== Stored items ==
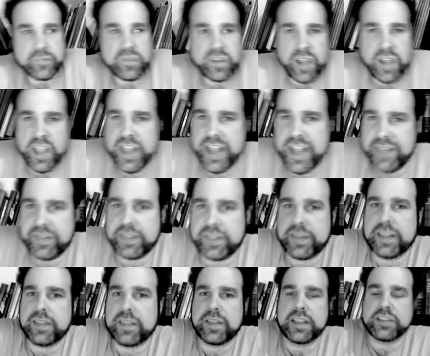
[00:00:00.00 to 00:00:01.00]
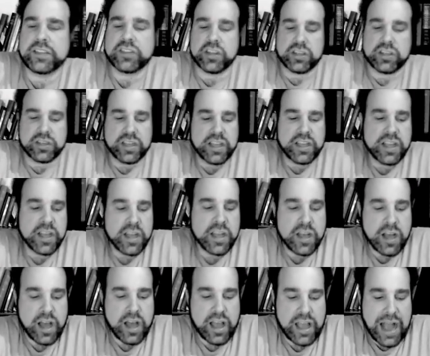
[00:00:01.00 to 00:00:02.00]
Again, th these are.
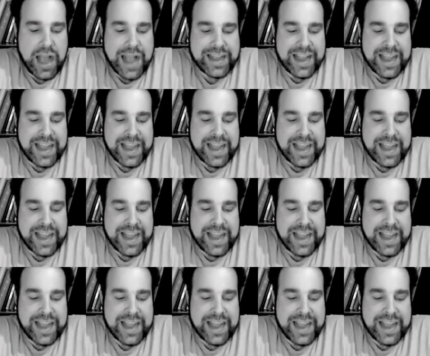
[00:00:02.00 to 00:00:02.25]
I,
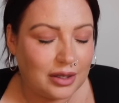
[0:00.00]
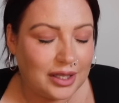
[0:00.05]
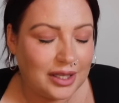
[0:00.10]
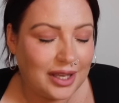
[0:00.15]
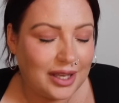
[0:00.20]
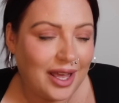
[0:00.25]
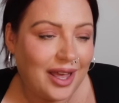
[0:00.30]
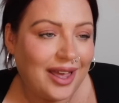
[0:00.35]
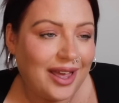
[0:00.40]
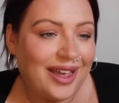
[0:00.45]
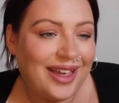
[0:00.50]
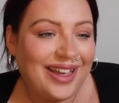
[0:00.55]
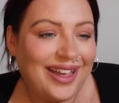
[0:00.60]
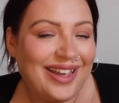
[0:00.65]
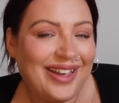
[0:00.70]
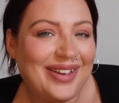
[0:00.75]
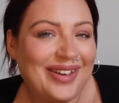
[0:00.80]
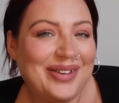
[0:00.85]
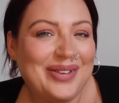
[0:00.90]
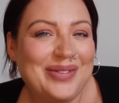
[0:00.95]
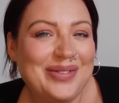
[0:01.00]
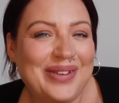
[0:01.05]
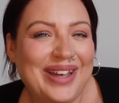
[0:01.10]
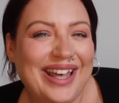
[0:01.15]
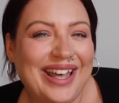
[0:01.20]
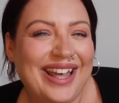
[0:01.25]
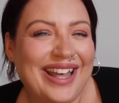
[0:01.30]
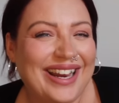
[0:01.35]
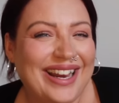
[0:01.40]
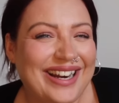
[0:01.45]
Yeah,
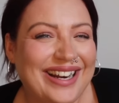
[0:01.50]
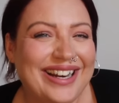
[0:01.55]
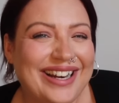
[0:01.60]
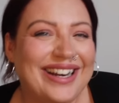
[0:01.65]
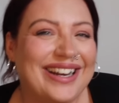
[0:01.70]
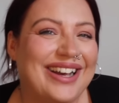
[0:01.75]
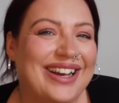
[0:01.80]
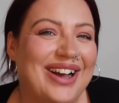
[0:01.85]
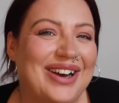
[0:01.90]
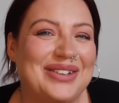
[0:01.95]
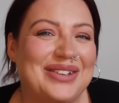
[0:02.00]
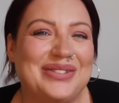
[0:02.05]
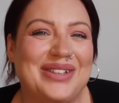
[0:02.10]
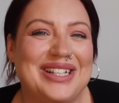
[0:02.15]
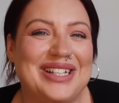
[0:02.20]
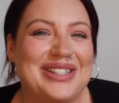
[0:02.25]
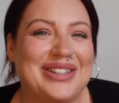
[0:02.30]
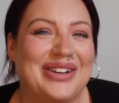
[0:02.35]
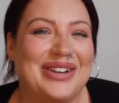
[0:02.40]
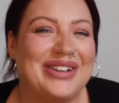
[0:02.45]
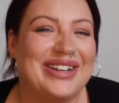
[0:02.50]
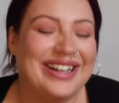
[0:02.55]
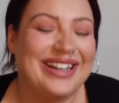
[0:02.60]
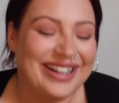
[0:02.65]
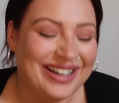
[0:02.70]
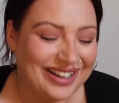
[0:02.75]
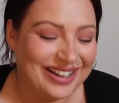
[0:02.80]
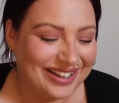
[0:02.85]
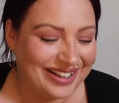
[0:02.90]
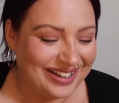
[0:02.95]
man. I love that song.
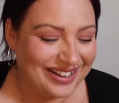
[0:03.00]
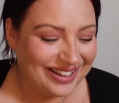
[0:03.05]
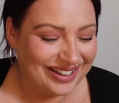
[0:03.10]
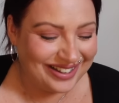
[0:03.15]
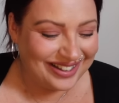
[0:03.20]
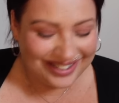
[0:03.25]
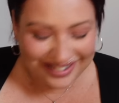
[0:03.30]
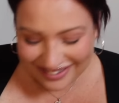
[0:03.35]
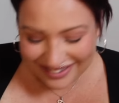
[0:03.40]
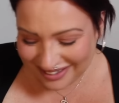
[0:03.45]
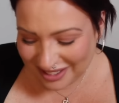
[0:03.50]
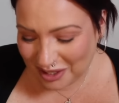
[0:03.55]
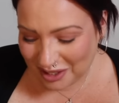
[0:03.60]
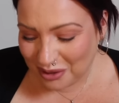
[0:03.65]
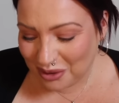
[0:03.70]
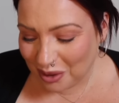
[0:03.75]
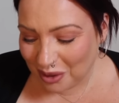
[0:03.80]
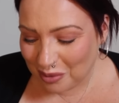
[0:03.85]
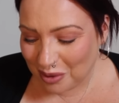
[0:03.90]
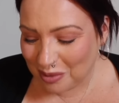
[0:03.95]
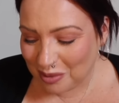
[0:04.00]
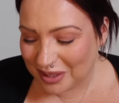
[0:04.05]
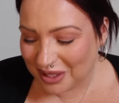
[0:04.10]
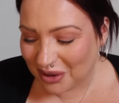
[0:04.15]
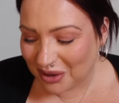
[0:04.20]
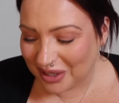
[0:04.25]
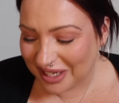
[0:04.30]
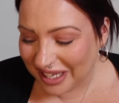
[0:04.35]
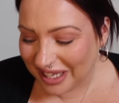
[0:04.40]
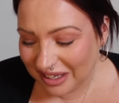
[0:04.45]
You lot probably
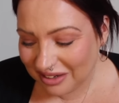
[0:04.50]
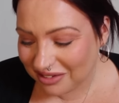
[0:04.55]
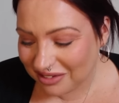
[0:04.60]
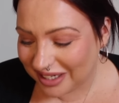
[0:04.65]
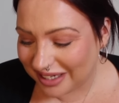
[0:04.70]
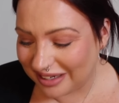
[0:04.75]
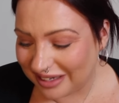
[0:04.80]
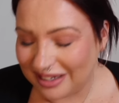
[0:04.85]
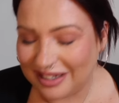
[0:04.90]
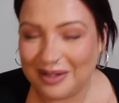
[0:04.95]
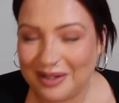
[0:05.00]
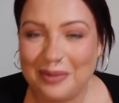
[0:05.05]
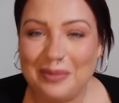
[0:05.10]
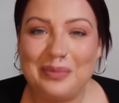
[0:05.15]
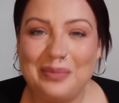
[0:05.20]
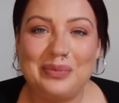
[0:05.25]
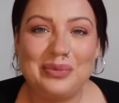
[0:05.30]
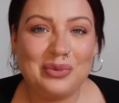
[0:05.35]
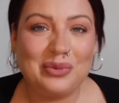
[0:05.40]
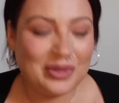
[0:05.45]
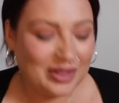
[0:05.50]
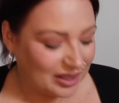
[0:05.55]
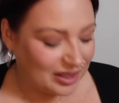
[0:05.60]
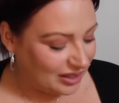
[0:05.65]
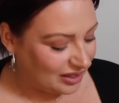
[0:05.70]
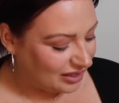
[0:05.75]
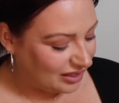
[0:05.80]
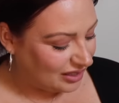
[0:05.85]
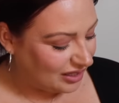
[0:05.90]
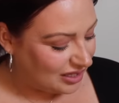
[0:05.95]
can't hear it.
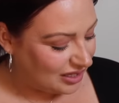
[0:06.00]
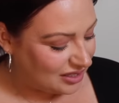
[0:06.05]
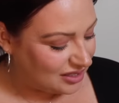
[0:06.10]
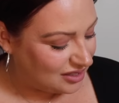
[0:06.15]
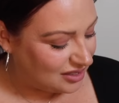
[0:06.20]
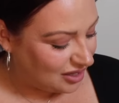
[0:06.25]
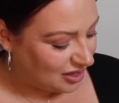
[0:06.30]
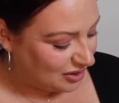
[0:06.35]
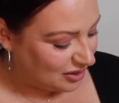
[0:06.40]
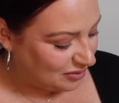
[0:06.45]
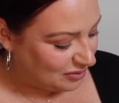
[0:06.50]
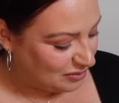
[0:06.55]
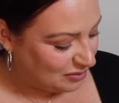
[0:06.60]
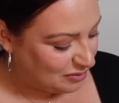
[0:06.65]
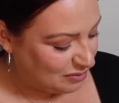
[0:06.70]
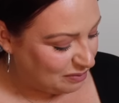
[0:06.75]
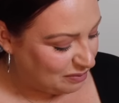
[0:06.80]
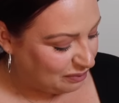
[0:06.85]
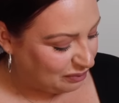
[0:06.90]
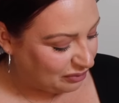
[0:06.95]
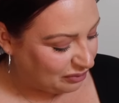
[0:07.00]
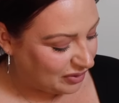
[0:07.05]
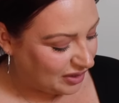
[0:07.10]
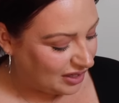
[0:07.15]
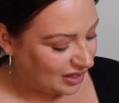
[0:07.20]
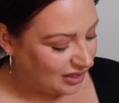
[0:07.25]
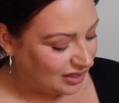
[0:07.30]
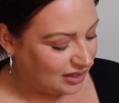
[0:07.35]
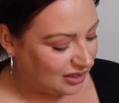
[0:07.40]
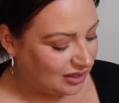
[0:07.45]
It's
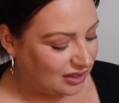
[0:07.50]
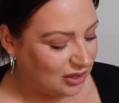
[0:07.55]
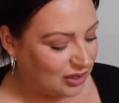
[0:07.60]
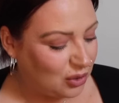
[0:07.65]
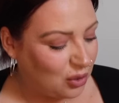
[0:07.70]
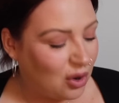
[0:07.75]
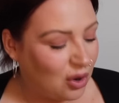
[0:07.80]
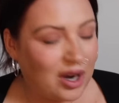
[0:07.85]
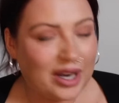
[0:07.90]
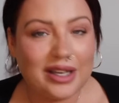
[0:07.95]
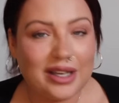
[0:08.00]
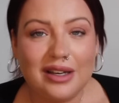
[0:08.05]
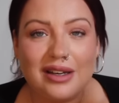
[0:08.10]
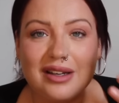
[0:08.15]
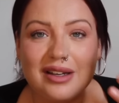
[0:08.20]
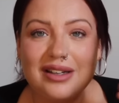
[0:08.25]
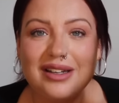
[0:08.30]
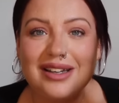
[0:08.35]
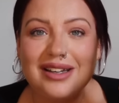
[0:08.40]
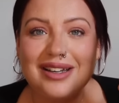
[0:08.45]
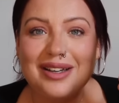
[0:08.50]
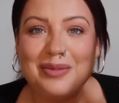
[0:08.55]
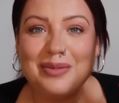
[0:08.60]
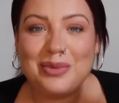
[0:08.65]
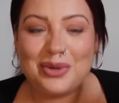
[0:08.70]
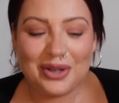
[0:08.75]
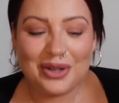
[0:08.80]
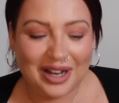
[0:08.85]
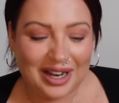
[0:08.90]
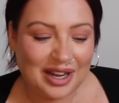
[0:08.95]
quiet,
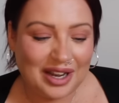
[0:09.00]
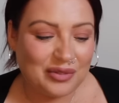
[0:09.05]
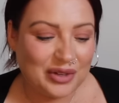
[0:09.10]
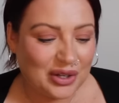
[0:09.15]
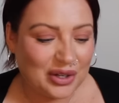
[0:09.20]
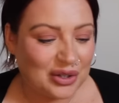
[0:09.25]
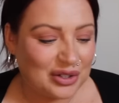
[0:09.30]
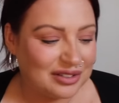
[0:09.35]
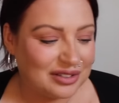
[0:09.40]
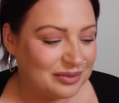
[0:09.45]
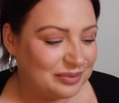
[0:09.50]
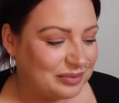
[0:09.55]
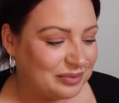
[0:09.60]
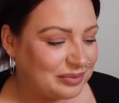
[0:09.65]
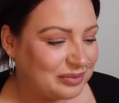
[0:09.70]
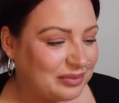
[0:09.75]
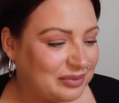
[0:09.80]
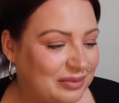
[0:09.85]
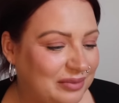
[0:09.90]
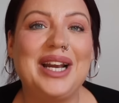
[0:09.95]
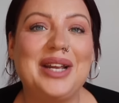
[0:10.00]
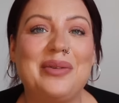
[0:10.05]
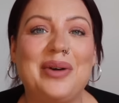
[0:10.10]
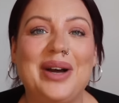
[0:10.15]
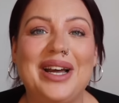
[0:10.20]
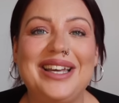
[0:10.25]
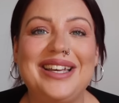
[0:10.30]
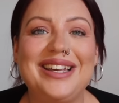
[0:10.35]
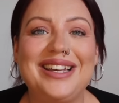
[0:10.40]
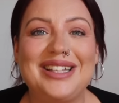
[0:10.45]
but I have it on.
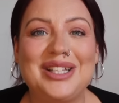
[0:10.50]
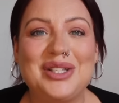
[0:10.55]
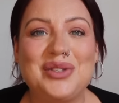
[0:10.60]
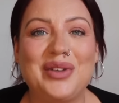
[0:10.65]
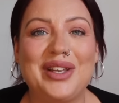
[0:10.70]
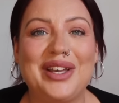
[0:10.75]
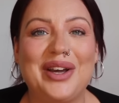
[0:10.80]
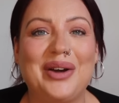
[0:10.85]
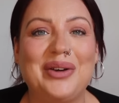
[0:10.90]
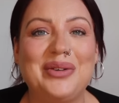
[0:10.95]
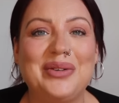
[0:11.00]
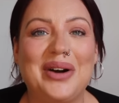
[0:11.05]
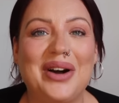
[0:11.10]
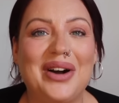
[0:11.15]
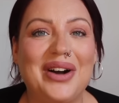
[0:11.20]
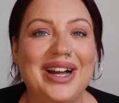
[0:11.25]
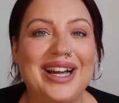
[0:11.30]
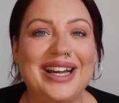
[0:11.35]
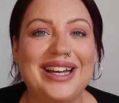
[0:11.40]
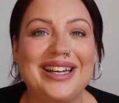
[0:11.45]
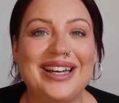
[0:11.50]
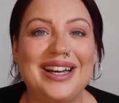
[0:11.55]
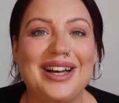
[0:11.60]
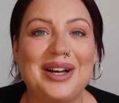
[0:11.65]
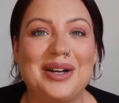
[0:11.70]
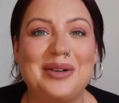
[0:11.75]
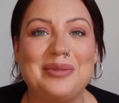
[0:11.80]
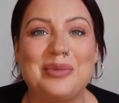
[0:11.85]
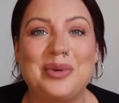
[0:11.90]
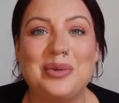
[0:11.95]
Anyway, in this video, I
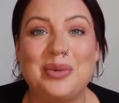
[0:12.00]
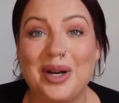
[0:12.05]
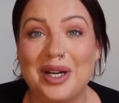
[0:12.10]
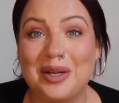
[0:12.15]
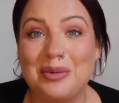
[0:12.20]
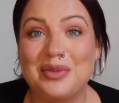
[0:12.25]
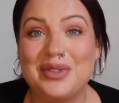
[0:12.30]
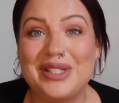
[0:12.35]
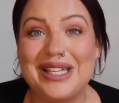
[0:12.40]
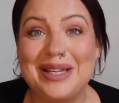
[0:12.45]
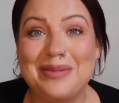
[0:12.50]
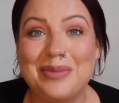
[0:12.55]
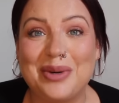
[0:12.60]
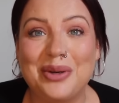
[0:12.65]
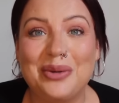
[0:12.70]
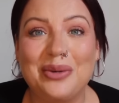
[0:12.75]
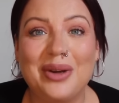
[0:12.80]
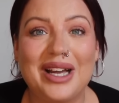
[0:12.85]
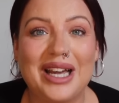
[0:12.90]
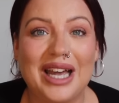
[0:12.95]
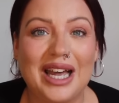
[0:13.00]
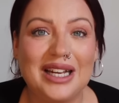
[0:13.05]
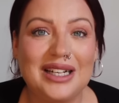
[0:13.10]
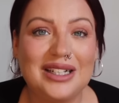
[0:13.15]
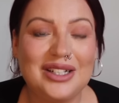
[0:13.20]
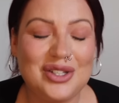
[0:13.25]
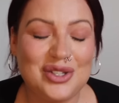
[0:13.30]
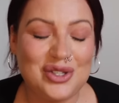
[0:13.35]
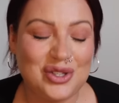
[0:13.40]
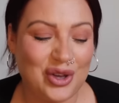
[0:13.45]
am working with Temu
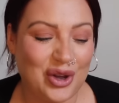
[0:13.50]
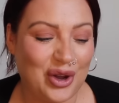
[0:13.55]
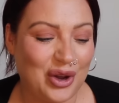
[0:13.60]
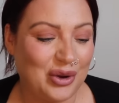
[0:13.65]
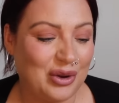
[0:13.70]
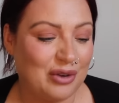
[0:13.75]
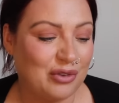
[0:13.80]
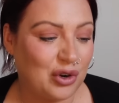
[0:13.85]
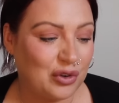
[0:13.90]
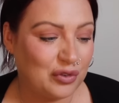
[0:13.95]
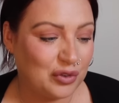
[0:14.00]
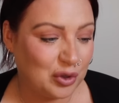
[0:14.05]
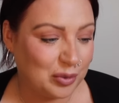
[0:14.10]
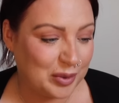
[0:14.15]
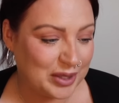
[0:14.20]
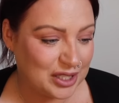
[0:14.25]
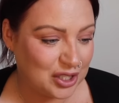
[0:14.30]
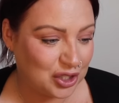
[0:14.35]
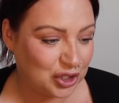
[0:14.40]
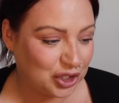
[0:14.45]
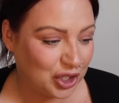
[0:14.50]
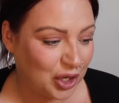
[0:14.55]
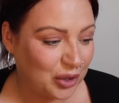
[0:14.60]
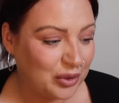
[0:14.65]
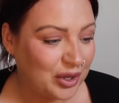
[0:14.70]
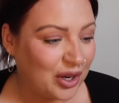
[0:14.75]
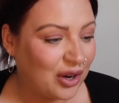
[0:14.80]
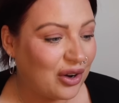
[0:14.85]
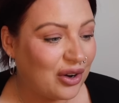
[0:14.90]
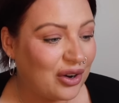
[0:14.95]
again. So I've got a few bits to show
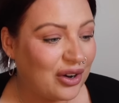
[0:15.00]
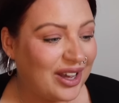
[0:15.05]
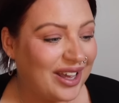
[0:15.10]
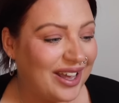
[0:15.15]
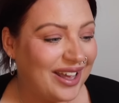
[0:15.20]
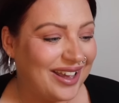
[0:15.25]
y'all.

== TASK PROMPT ==
Retype all of the entries exactly as written, leaving out any images.

== TASK RESULT ==
[00:00:00.00 to 00:00:01.00]
[00:00:01.00 to 00:00:02.00]
Again, th these are.
[00:00:02.00 to 00:00:02.25]
I,
[0:00.00]
[0:00.05]
[0:00.10]
[0:00.15]
[0:00.20]
[0:00.25]
[0:00.30]
[0:00.35]
[0:00.40]
[0:00.45]
[0:00.50]
[0:00.55]
[0:00.60]
[0:00.65]
[0:00.70]
[0:00.75]
[0:00.80]
[0:00.85]
[0:00.90]
[0:00.95]
[0:01.00]
[0:01.05]
[0:01.10]
[0:01.15]
[0:01.20]
[0:01.25]
[0:01.30]
[0:01.35]
[0:01.40]
[0:01.45]
Yeah,
[0:01.50]
[0:01.55]
[0:01.60]
[0:01.65]
[0:01.70]
[0:01.75]
[0:01.80]
[0:01.85]
[0:01.90]
[0:01.95]
[0:02.00]
[0:02.05]
[0:02.10]
[0:02.15]
[0:02.20]
[0:02.25]
[0:02.30]
[0:02.35]
[0:02.40]
[0:02.45]
[0:02.50]
[0:02.55]
[0:02.60]
[0:02.65]
[0:02.70]
[0:02.75]
[0:02.80]
[0:02.85]
[0:02.90]
[0:02.95]
man. I love that song.
[0:03.00]
[0:03.05]
[0:03.10]
[0:03.15]
[0:03.20]
[0:03.25]
[0:03.30]
[0:03.35]
[0:03.40]
[0:03.45]
[0:03.50]
[0:03.55]
[0:03.60]
[0:03.65]
[0:03.70]
[0:03.75]
[0:03.80]
[0:03.85]
[0:03.90]
[0:03.95]
[0:04.00]
[0:04.05]
[0:04.10]
[0:04.15]
[0:04.20]
[0:04.25]
[0:04.30]
[0:04.35]
[0:04.40]
[0:04.45]
You lot probably
[0:04.50]
[0:04.55]
[0:04.60]
[0:04.65]
[0:04.70]
[0:04.75]
[0:04.80]
[0:04.85]
[0:04.90]
[0:04.95]
[0:05.00]
[0:05.05]
[0:05.10]
[0:05.15]
[0:05.20]
[0:05.25]
[0:05.30]
[0:05.35]
[0:05.40]
[0:05.45]
[0:05.50]
[0:05.55]
[0:05.60]
[0:05.65]
[0:05.70]
[0:05.75]
[0:05.80]
[0:05.85]
[0:05.90]
[0:05.95]
can't hear it.
[0:06.00]
[0:06.05]
[0:06.10]
[0:06.15]
[0:06.20]
[0:06.25]
[0:06.30]
[0:06.35]
[0:06.40]
[0:06.45]
[0:06.50]
[0:06.55]
[0:06.60]
[0:06.65]
[0:06.70]
[0:06.75]
[0:06.80]
[0:06.85]
[0:06.90]
[0:06.95]
[0:07.00]
[0:07.05]
[0:07.10]
[0:07.15]
[0:07.20]
[0:07.25]
[0:07.30]
[0:07.35]
[0:07.40]
[0:07.45]
It's
[0:07.50]
[0:07.55]
[0:07.60]
[0:07.65]
[0:07.70]
[0:07.75]
[0:07.80]
[0:07.85]
[0:07.90]
[0:07.95]
[0:08.00]
[0:08.05]
[0:08.10]
[0:08.15]
[0:08.20]
[0:08.25]
[0:08.30]
[0:08.35]
[0:08.40]
[0:08.45]
[0:08.50]
[0:08.55]
[0:08.60]
[0:08.65]
[0:08.70]
[0:08.75]
[0:08.80]
[0:08.85]
[0:08.90]
[0:08.95]
quiet,
[0:09.00]
[0:09.05]
[0:09.10]
[0:09.15]
[0:09.20]
[0:09.25]
[0:09.30]
[0:09.35]
[0:09.40]
[0:09.45]
[0:09.50]
[0:09.55]
[0:09.60]
[0:09.65]
[0:09.70]
[0:09.75]
[0:09.80]
[0:09.85]
[0:09.90]
[0:09.95]
[0:10.00]
[0:10.05]
[0:10.10]
[0:10.15]
[0:10.20]
[0:10.25]
[0:10.30]
[0:10.35]
[0:10.40]
[0:10.45]
but I have it on.
[0:10.50]
[0:10.55]
[0:10.60]
[0:10.65]
[0:10.70]
[0:10.75]
[0:10.80]
[0:10.85]
[0:10.90]
[0:10.95]
[0:11.00]
[0:11.05]
[0:11.10]
[0:11.15]
[0:11.20]
[0:11.25]
[0:11.30]
[0:11.35]
[0:11.40]
[0:11.45]
[0:11.50]
[0:11.55]
[0:11.60]
[0:11.65]
[0:11.70]
[0:11.75]
[0:11.80]
[0:11.85]
[0:11.90]
[0:11.95]
Anyway, in this video, I
[0:12.00]
[0:12.05]
[0:12.10]
[0:12.15]
[0:12.20]
[0:12.25]
[0:12.30]
[0:12.35]
[0:12.40]
[0:12.45]
[0:12.50]
[0:12.55]
[0:12.60]
[0:12.65]
[0:12.70]
[0:12.75]
[0:12.80]
[0:12.85]
[0:12.90]
[0:12.95]
[0:13.00]
[0:13.05]
[0:13.10]
[0:13.15]
[0:13.20]
[0:13.25]
[0:13.30]
[0:13.35]
[0:13.40]
[0:13.45]
am working with Temu
[0:13.50]
[0:13.55]
[0:13.60]
[0:13.65]
[0:13.70]
[0:13.75]
[0:13.80]
[0:13.85]
[0:13.90]
[0:13.95]
[0:14.00]
[0:14.05]
[0:14.10]
[0:14.15]
[0:14.20]
[0:14.25]
[0:14.30]
[0:14.35]
[0:14.40]
[0:14.45]
[0:14.50]
[0:14.55]
[0:14.60]
[0:14.65]
[0:14.70]
[0:14.75]
[0:14.80]
[0:14.85]
[0:14.90]
[0:14.95]
again. So I've got a few bits to show
[0:15.00]
[0:15.05]
[0:15.10]
[0:15.15]
[0:15.20]
[0:15.25]
y'all.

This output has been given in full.